Is Russia preparing to invade another European country, or simply training its forces to do so in the future?
That’s the big question as Vladimir Putin launched a massive series of war games yesterday dangerously close to the borders of three NATO member states — Estonia, Latvia and Lithuania — as well as Ukraine.
The exercise — code-named “Zapad-2017” (Zapad in Russian means “West”) – is set to run through September 20th and tensions are spiking.

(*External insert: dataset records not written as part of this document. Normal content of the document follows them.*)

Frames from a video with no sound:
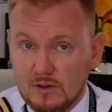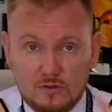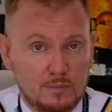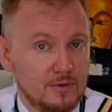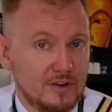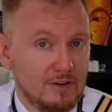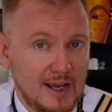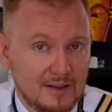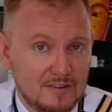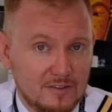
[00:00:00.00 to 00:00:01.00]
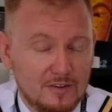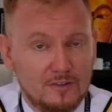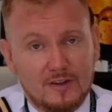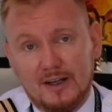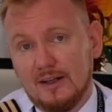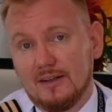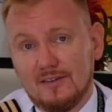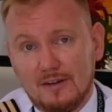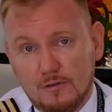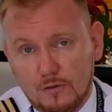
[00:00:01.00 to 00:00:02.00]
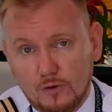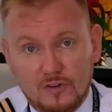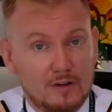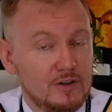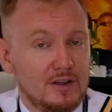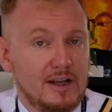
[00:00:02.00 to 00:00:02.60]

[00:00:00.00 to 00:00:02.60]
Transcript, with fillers: the 777X is inside that the 747 and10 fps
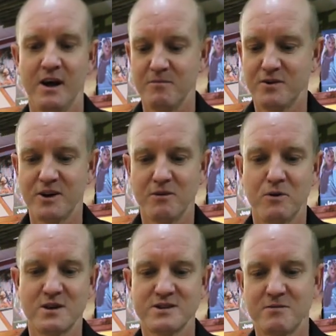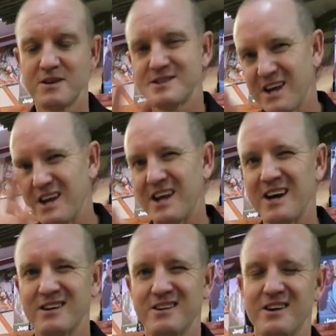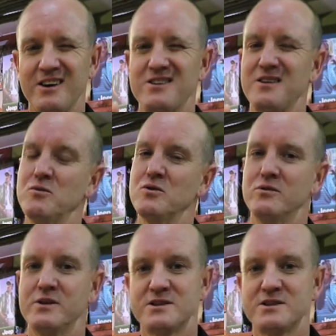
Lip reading: you don't want something standing out and going to them, oh,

The Economist calls this “Russia’s biggest war game in Europe since the Cold War.” Moscow says only 12,500 troops will take part, most of which will operate in the country of Belarus, just south of the Baltics and just north of Ukraine. However, “some Western analysts, and Baltic State governments…have expressed concerns that the exercise will in reality be significantly larger, involving between 60,000 and 100,000 military personnel,” notes Janes Intelligence Review. “According to the Baltic States, the last Zapad-series exercise in 2013 involved 75,000 military personnel, six times higher than Russia disclosed.”
Estonia’s Defense Minister Margus Tsahkna says NATO has intelligence suggesting Moscow may leave Russian soldiers in Belarus once the exercises are over.
Have U.S. and other NATO commanders positioned enough forces of their own to protect the Baltic States against a Russian blitz? There is reason for concern.
“As currently postured, NATO cannot successfully defend the territory of its most exposed members,” concluded a recent RAND Corporation analysis, after a series of war games of their own. “Across multiple games using a wide range of expert participants in and out of uniform playing both sides, the longest it has taken Russian forces to reach the outskirts of the Estonian and/or Latvian capitals of Tallinn and Riga, respectively, is 60 hours. Such a rapid defeat would leave NATO with a limited number of options, all bad: a bloody counteroffensive, fraught with escalatory risk, to liberate the Baltics; to escalate itself, as it threatened to do to avert defeat during the Cold War; or to concede at least temporary defeat, with uncertain but predictably disastrous consequences for the Alliance and, not incidentally, the people of the Baltics.”
Estonia’s Defense Minister Margus Tsahkna says NATO has intelligence suggesting Moscow may leave Russian soldiers in Belarus once the exercises are over. Reuters cites Tshakna as saying Russia will use 4,000 railway carriages to transport its troops and equipment to Belarus, perhaps to establish a new Russia military base.
“For Russian troops going to Belarus, it is a one-way ticket,” he told Reuters.
Ukrainian President Petro Poroshenko, meanwhile, says Putin is using the exercise as “preparations for an offensive war on a continental scale.”Poroshenko told the BBC he also cannot rule out the possibility that the drill “may be used as a smokescreen to create new Russian army assault groups to invade Ukrainian territory.”
Are such concerns overblown? Maybe not. In the last decade, Putin has invaded Georgia (and currently occupies 20 percent of it). He has invaded Ukraine – twice (and has annexed Crimea and now occupies Eastern Ukraine). He has sent Russian forces into Syria (in alliance with Iran) to prop up the regime of Bashar al Assad that has slaughtered hundreds of thousands of its own people.
Meanwhile, in Putin’s Russia people who oppose him, or expose him – journalists, human rights activists, businessmen, and ordinary citizens – continue to be arrested, murdered or simply disappear.
This is of personal concern to me. My paternal grandparents and great-grandparents were Orthodox Jews who escaped out of Russia in the early years of the 20th century as the Czar was fomenting horrific pogroms against the Jews. Now I see Putin fashioning himself as a 21st century Czar.
I’m not the only one. In an exclusive poll I commissioned in January by McLaughlin & Associates, we found that sixty percent of Americans agreed with the following statement: “Mr. Putin worries me. Like Russian Czars of the past, he wants to regain the glory of Mother Russia by expanding the territory and influence of Russia in Europe and the Middle East, including by military force. Unlike the Czars of the past, he possesses a nuclear arsenal. If Mr. Putin is not contained by a new and very firm American and NATO policy of ‘peace through strength,’ I am worried he will continue to bully, blackmail and invade more countries and pose a far greater danger to America and our allies.”
Indeed, fully 71 percent of Americans polled said they believed “Vladimir Putin and the government of Russia pose a clear and present danger to the national security of the United States, our NATO allies in Europe, and our Mideast allies, such as Israel.”
Americans may be distracted right now by hurricanes and raging fires. But their instincts are spot on. Washington had better stop playing partisan politics and get focused in a bipartisan way on the growing threat Putin poses, for it’s real, and it’s growing.